In the Hong Kong Special Administrative Region (HKSAR), most officials appeared confident that Hong Kong’s special role as China’s main source of finance and services would continue to grow in the future. Their confidence was based on Hong Kong’s successful transition to date, and on China’s own obvious self-interest in maintaining the HKSAR as its “Golden Goose.” At the same time, the challenge that Asia’s financial crisis is posing for both Hong Kong and China, as well as Hong Kong’s own growing internal problems, illustrated that the so-called “one countrytwo systems” arrangement remains delicate, subtle, and vulnerable to stress.
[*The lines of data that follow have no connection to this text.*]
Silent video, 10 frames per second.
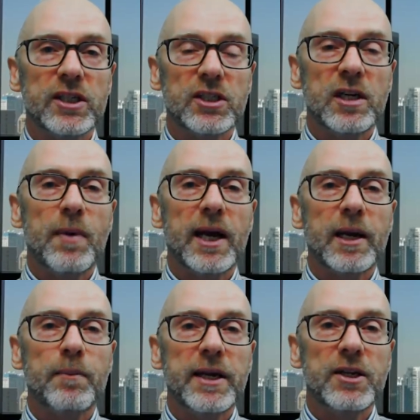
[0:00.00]
It's only my
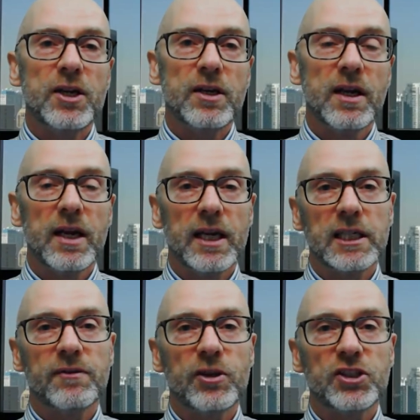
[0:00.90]
opinion, and
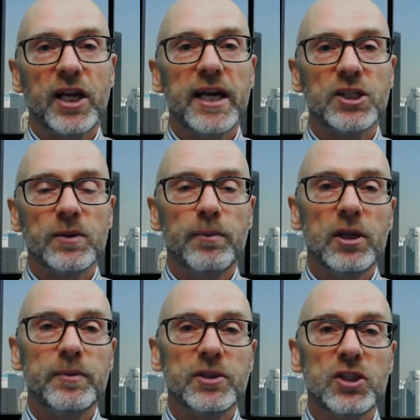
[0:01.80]
it's for education
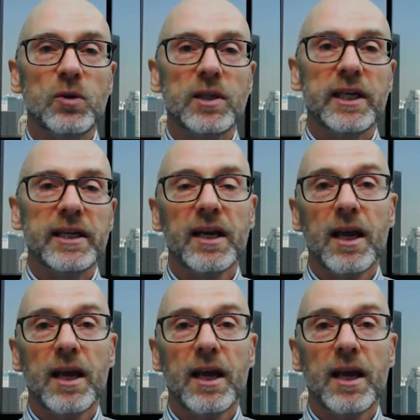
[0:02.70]
purposes only.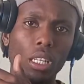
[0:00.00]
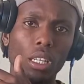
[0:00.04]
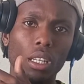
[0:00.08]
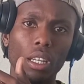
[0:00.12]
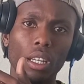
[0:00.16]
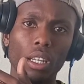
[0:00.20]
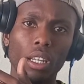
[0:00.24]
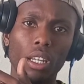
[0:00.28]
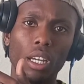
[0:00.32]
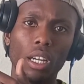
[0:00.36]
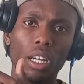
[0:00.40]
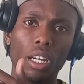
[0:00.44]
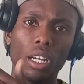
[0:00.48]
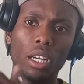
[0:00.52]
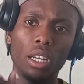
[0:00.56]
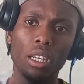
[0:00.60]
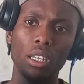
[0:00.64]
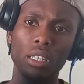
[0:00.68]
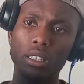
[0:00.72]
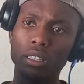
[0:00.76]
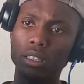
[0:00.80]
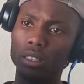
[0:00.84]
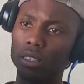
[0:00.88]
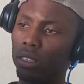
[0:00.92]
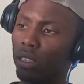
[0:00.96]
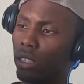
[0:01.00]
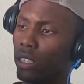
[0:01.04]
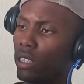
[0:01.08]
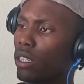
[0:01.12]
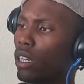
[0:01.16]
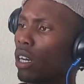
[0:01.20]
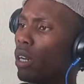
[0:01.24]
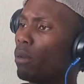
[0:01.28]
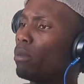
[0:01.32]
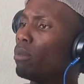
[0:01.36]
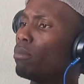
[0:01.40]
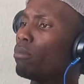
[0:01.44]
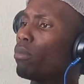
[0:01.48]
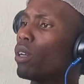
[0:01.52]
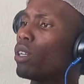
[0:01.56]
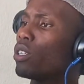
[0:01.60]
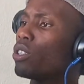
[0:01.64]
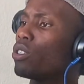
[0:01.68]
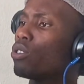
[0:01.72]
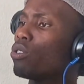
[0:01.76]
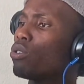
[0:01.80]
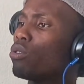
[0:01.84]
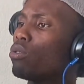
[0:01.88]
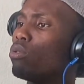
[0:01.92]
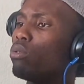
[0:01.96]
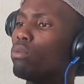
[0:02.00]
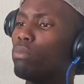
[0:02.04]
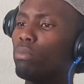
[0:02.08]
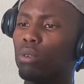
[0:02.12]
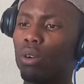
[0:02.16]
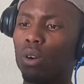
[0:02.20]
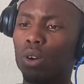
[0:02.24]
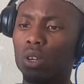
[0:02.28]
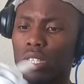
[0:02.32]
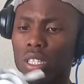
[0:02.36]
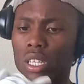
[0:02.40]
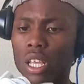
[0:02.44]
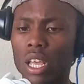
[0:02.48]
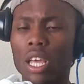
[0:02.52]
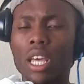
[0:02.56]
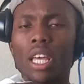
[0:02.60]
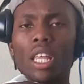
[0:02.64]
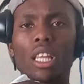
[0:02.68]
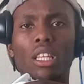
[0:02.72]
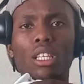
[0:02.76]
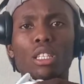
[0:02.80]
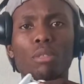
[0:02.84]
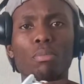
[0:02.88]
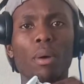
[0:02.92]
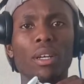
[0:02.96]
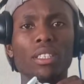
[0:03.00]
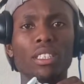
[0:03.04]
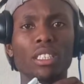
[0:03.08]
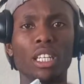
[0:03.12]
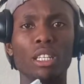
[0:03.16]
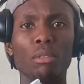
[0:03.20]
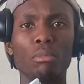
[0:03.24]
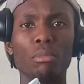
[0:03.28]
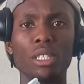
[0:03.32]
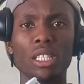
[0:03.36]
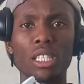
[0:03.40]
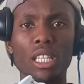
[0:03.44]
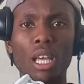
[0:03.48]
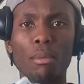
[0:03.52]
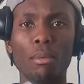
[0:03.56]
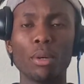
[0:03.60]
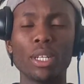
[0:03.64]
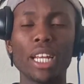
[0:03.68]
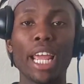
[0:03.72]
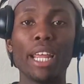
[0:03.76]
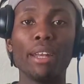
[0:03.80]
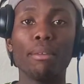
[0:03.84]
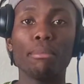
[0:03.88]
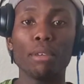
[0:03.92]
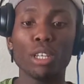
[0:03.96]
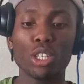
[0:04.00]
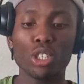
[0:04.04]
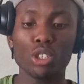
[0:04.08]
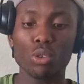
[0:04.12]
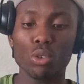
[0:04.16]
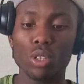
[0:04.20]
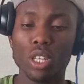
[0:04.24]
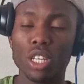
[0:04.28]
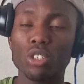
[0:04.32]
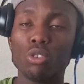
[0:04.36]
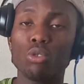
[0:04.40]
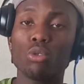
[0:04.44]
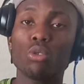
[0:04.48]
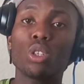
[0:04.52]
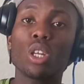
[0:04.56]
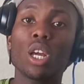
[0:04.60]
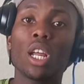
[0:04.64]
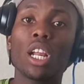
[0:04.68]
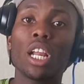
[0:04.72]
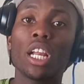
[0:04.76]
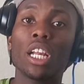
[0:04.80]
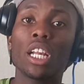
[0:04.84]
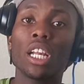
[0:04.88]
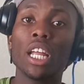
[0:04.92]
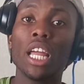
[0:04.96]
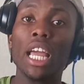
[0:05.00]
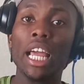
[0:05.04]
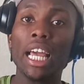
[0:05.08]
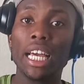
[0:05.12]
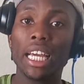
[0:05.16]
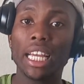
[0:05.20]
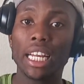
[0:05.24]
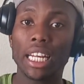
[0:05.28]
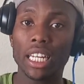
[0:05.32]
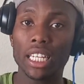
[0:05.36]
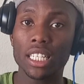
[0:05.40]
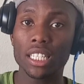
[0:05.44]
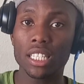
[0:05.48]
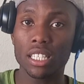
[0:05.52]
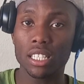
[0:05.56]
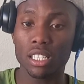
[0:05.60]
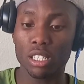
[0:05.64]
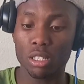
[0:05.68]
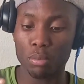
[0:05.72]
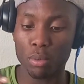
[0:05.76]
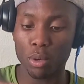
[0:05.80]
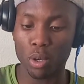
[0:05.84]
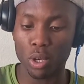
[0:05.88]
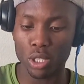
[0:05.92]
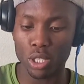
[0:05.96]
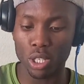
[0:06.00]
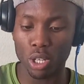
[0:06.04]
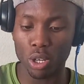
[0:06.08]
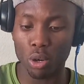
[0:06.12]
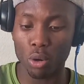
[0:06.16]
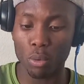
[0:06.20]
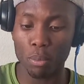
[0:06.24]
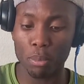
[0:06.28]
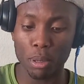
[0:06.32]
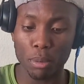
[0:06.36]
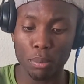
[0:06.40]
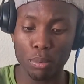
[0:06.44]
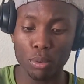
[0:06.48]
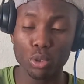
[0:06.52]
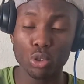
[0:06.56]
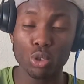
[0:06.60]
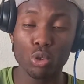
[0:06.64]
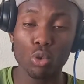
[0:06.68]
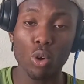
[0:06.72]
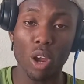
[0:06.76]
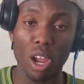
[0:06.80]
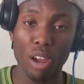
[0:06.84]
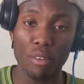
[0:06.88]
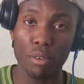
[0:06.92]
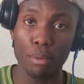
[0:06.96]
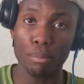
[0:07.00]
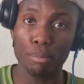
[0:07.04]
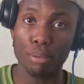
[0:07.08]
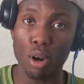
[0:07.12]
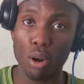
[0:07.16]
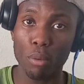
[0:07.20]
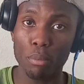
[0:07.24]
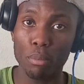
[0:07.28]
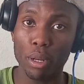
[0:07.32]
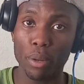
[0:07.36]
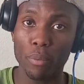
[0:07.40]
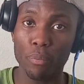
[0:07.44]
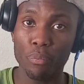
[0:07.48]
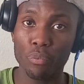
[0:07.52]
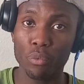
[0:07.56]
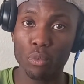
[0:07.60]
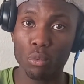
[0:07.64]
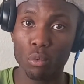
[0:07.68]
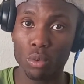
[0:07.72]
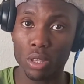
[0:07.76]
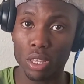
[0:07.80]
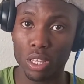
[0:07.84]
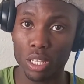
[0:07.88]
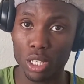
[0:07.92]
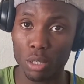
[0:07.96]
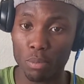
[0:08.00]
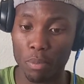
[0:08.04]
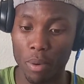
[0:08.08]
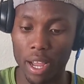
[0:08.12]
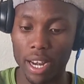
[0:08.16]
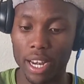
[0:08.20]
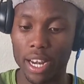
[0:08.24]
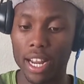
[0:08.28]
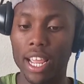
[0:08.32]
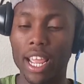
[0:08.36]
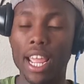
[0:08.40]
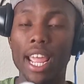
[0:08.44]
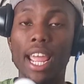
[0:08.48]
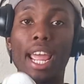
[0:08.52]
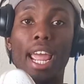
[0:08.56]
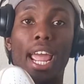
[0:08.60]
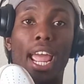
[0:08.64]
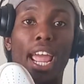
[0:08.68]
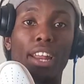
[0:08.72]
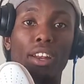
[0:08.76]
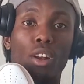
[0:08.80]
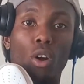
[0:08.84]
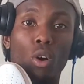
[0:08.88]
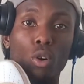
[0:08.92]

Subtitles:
a scrubbing brush too, because this part can be stubborn. And make sure that you thoroughly rinse this, because a lot of people do have a problem with this part. And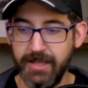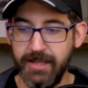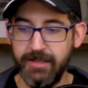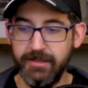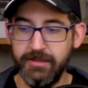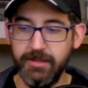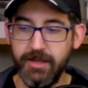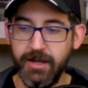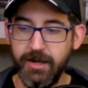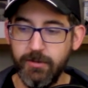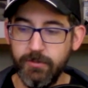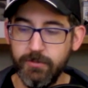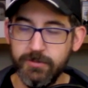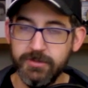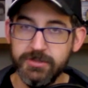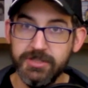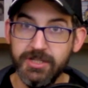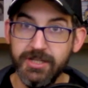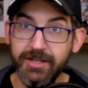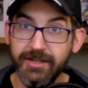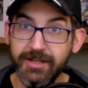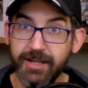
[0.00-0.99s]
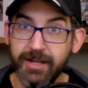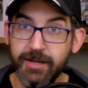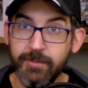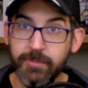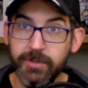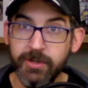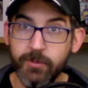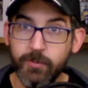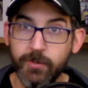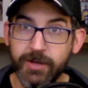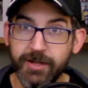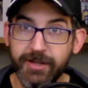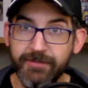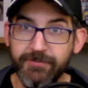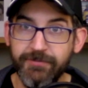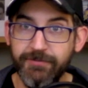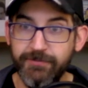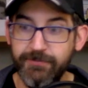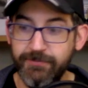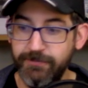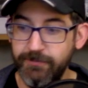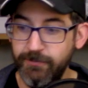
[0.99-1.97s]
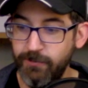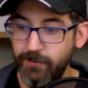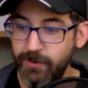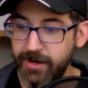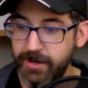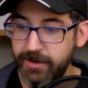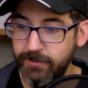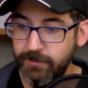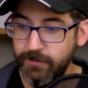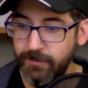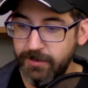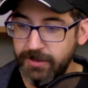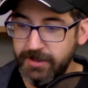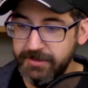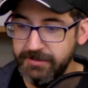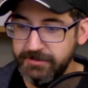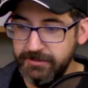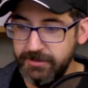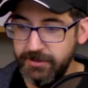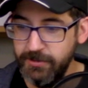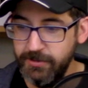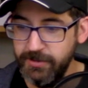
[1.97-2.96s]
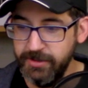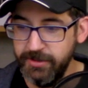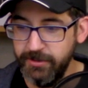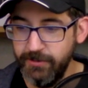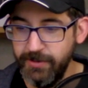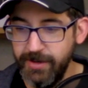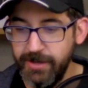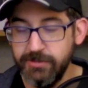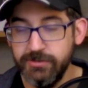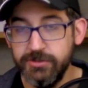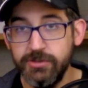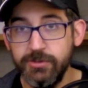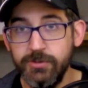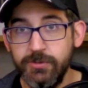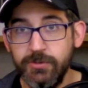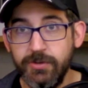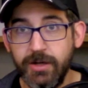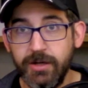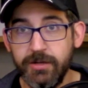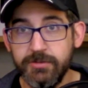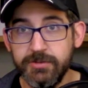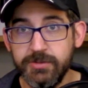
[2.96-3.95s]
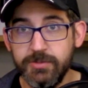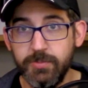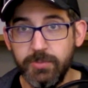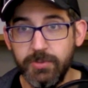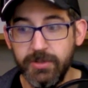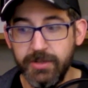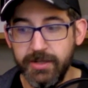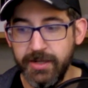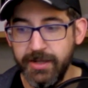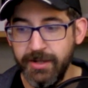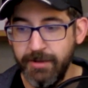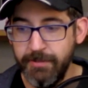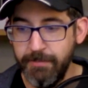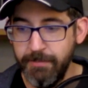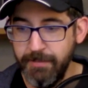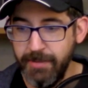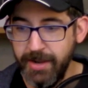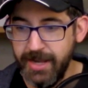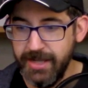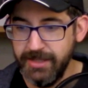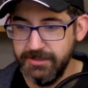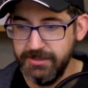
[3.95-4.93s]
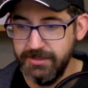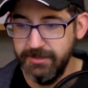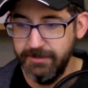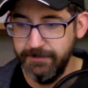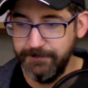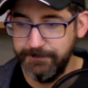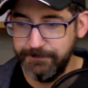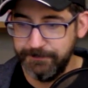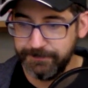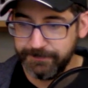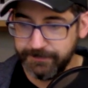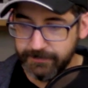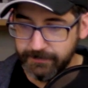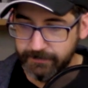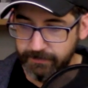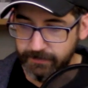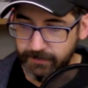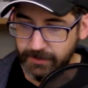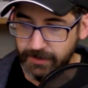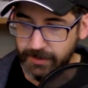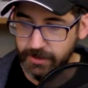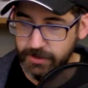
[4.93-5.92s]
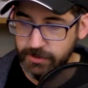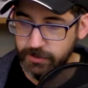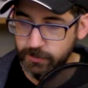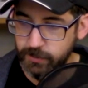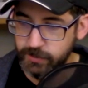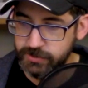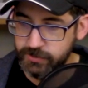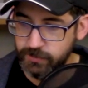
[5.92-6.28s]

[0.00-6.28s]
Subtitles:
that was it. I got a big win, round one. Going into round two, I was playing Matt, who wasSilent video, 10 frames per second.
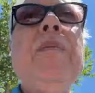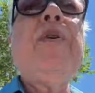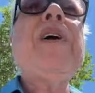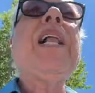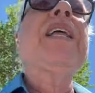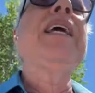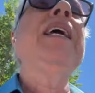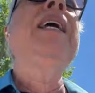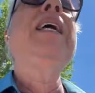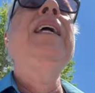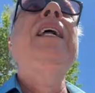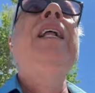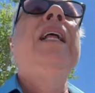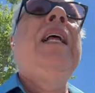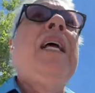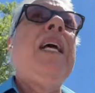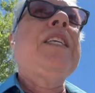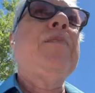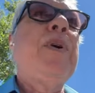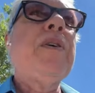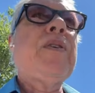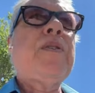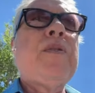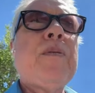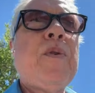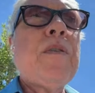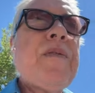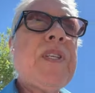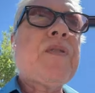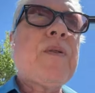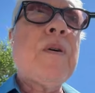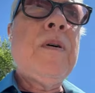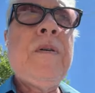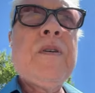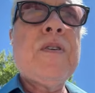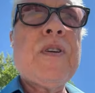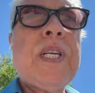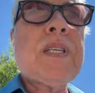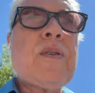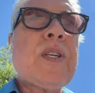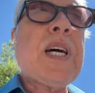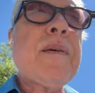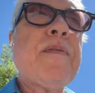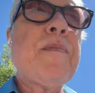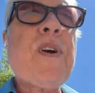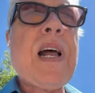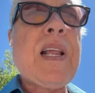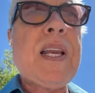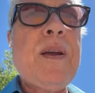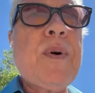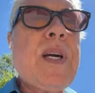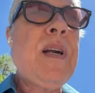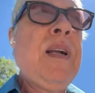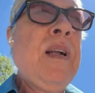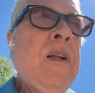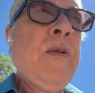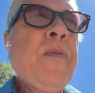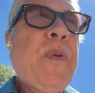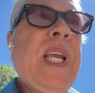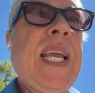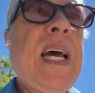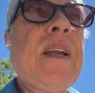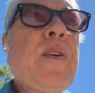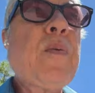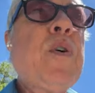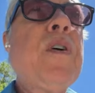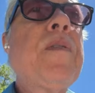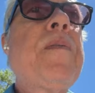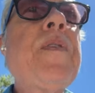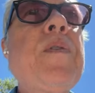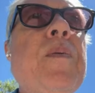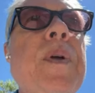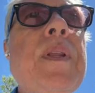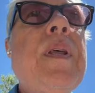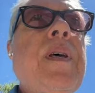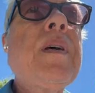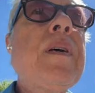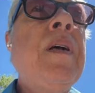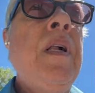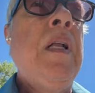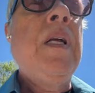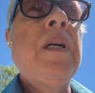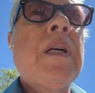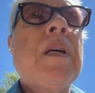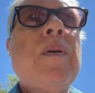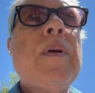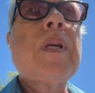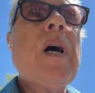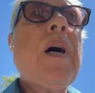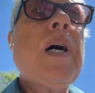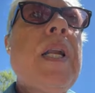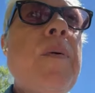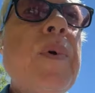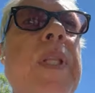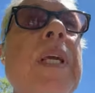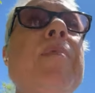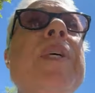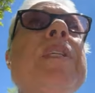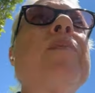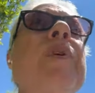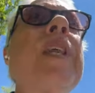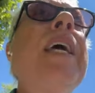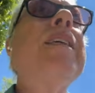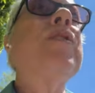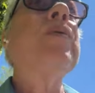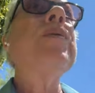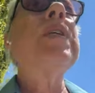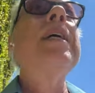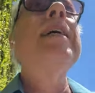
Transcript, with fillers: and morality, as opposed to the more visceral, traditional type of morality, where we encountered a world filled with with God and with demons and with angels,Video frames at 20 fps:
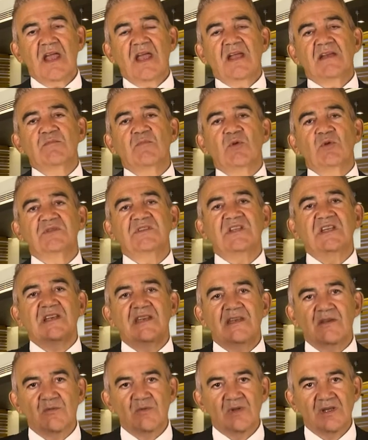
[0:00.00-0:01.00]
and
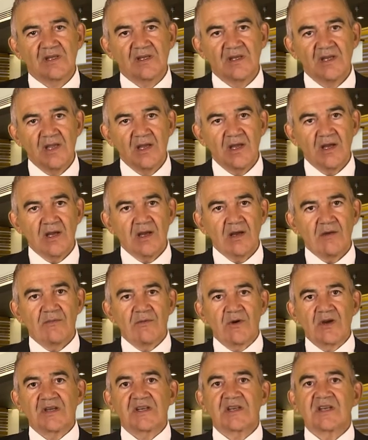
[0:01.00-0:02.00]
multilingual
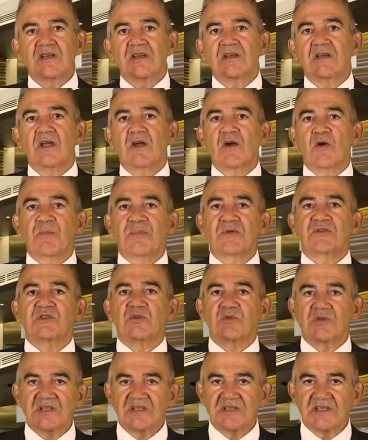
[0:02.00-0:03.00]
working
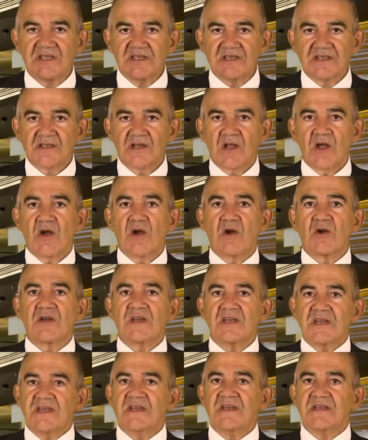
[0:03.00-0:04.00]
opportunities
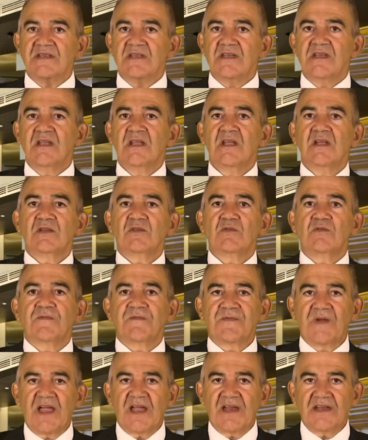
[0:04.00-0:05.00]
are easy to
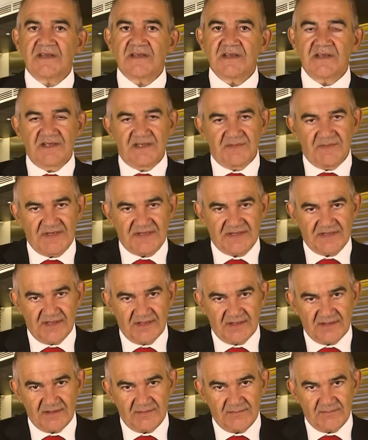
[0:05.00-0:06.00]
find in
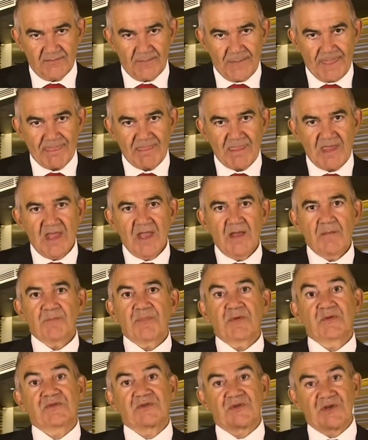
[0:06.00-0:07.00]
Switzerland,
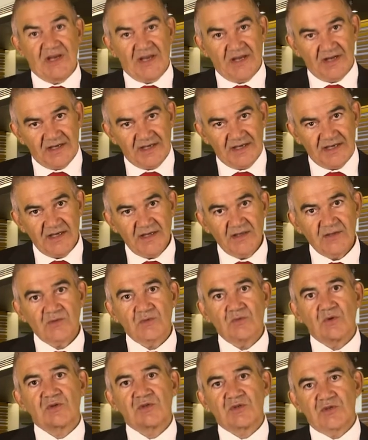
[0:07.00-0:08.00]
but rarely
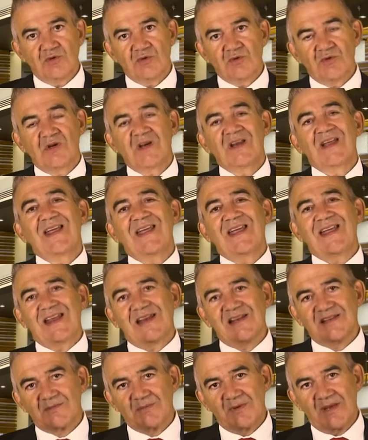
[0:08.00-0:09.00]
to occur
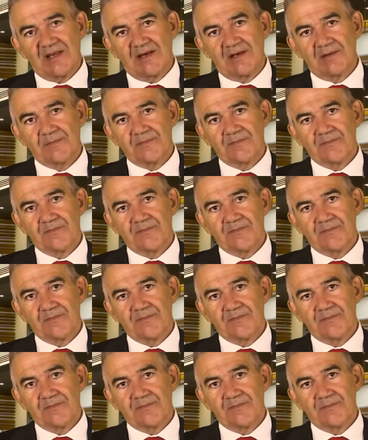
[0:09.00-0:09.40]
elsewhere.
China’s economic expansion was seen to be having a huge, albeit uncertain, impact, not only on the rest of the world, but on China itself. The effects, both positive and negative, encompass shifts in world trade, production, and employment, the environment, foreign relations, and China’s Communist and authoritarian system of governance. The rapid expansion of China’s economy has also coincided with an intensification of U.S.-China commercial ties. China’s market holds tremendous allure for a growing number of U.S. companies, but it remains a very difficult one in which to do business. Although China’s reforms and economic dynamism are gradually improving the business environment, its domestic market remains substantially regulated, and there are few short-cuts to commercial success.

The U.S. trade deficit with China is large, rapidly expanding, and increasingly sensitive politically. For many Americans, the deficit symbolizes an imbalanced trading relationship where Chinese firms have relatively more access to the U.S. market than American firms have to China’s market. Chinese and U.S. officials proposed divergent solutions for curbing the deficit.

China’s bid to join the World Trade Organization (WTO) is widely viewed as an enormously important, complicated, and risky undertaking. Depending on the terms of the accession agreement, China’s entry could either weaken or strengthen its own economy, selected U.S. economic interests, as well as the world trading system. It is not clear what forces or events might push either side to reach a compromise or mutually acceptable agreement.